Defendant Select Education Group (“Select Education”) counterclaimed against plaintiff for,
among other claims, breach of fiduciary duty. This matter is presently before the court on
Keypath’s motion for judgment on the pleadings pursuant to Federal Rule of Civil Procedure
12(c) (doc. 26) with respect to Select Education’s counterclaim for breach of fiduciary duty. As
will be explained, the motion is denied.
A motion for judgment on the pleadings made pursuant to Federal Rule of Civil
Procedure 12(c) is treated as a motion to dismiss for failure to state a claim made pursuant to
Rule 12(b)(6). Atlantic Richfield Co. v. Farm Credit Bank of Wichita, 226 F.3d 1138, 1160
(10th Cir. 2000) (citing Mock v. T.G. & Y. Stores Co., 971 F.2d 522, 528 (10th Cir. 1992)). The
court will grant a motion to dismiss when a claimant’s factual allegations fail to “state a claim to
relief that is plausible on its face.” Bell Atlantic Corp. v. Twombly, 550 U.S. 544, 570 (2007).
The claim need not contain detailed factual allegations, but a claimant’s obligation to provide
the grounds of entitlement to relief requires more than labels and conclusions; a formulaic
recitation of the elements of a cause of action will not do. See id. at 555. The court must accept
the facts alleged in the answer and counterclaim as true, even if doubtful in fact, see id., and
view all reasonable inferences from those facts in favor of the claimant, see Tal v. Hogan, 453
F.3d 1244, 1252 (10th Cir. 2006). Viewed as such, the “[f]actual allegations must be enough to
raise a right to relief above the speculative level.” Twombly, 550 U.S. at 555.

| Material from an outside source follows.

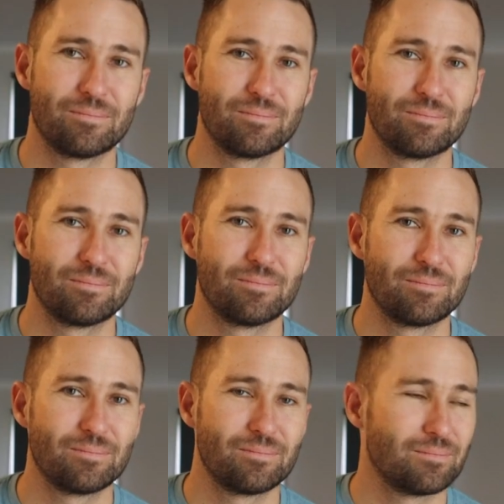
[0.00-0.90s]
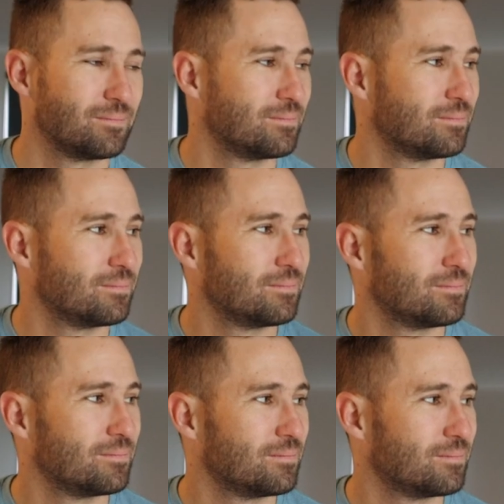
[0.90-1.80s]

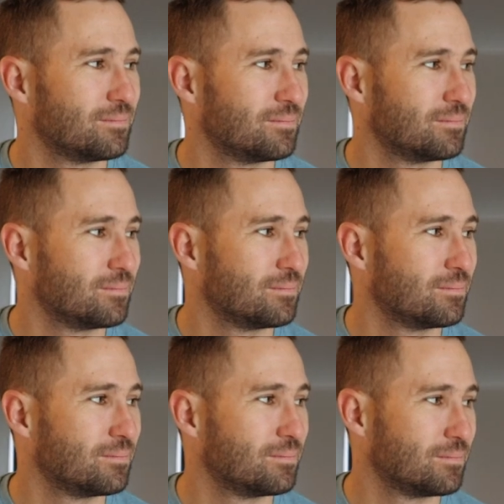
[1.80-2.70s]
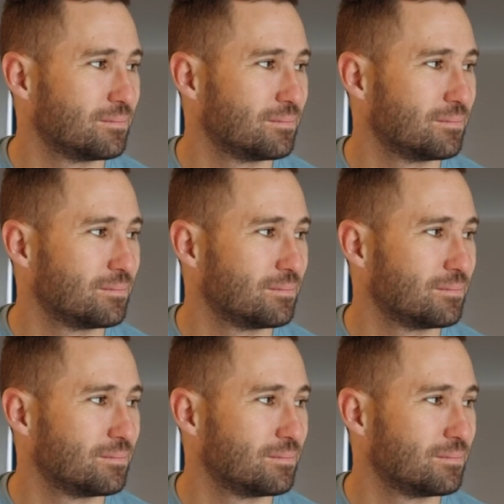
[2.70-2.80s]
(not speaking)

For purposes of Keypath’s Rule 12(c) motion, the court accepts as true the following
well-pleaded facts alleged in Select Education’s answer and counterclaim. See Sanders v.
Mountain Am. Federal Credit Union, 689 F.3d 1138, 1141 (10th Cir. 2012). In August 2014,
Counterclaim-Plaintiff Select Education purchased certain assets of Brightstar Education Group,
Inc. and began operating four Institute of Technology campuses located in California and
Oregon that Brightstar previously operated (the “IOT Campuses”). At some point prior to
Select Education’s purchase of Brightstar’s assets, Brightstar had hired Counterclaim-Defendant
Keypath to perform marketing-related services for the IOT Campuses. These services included
managing social media, generating leads, pay-per-click marketing, optimizing search engine
results and handling in-bound call services for the IOT Campuses.
When Select Education began operating the IOT Campuses, it relied on Keypath’s
representations and trusted it to perform the advertising and marketing services it promised to
provide. In the spring of 2015, Select Education became concerned that Keypath was not
competently performing the services it promised to provide. According to Select Education, two
separate audits conducted by third-parties revealed “serious and systemic failures” in Keypath’s
Select Education identifies numerous specific failures in their counterclaim
including, but not limited to: failing to post content frequently and regularly on IOT Campuses’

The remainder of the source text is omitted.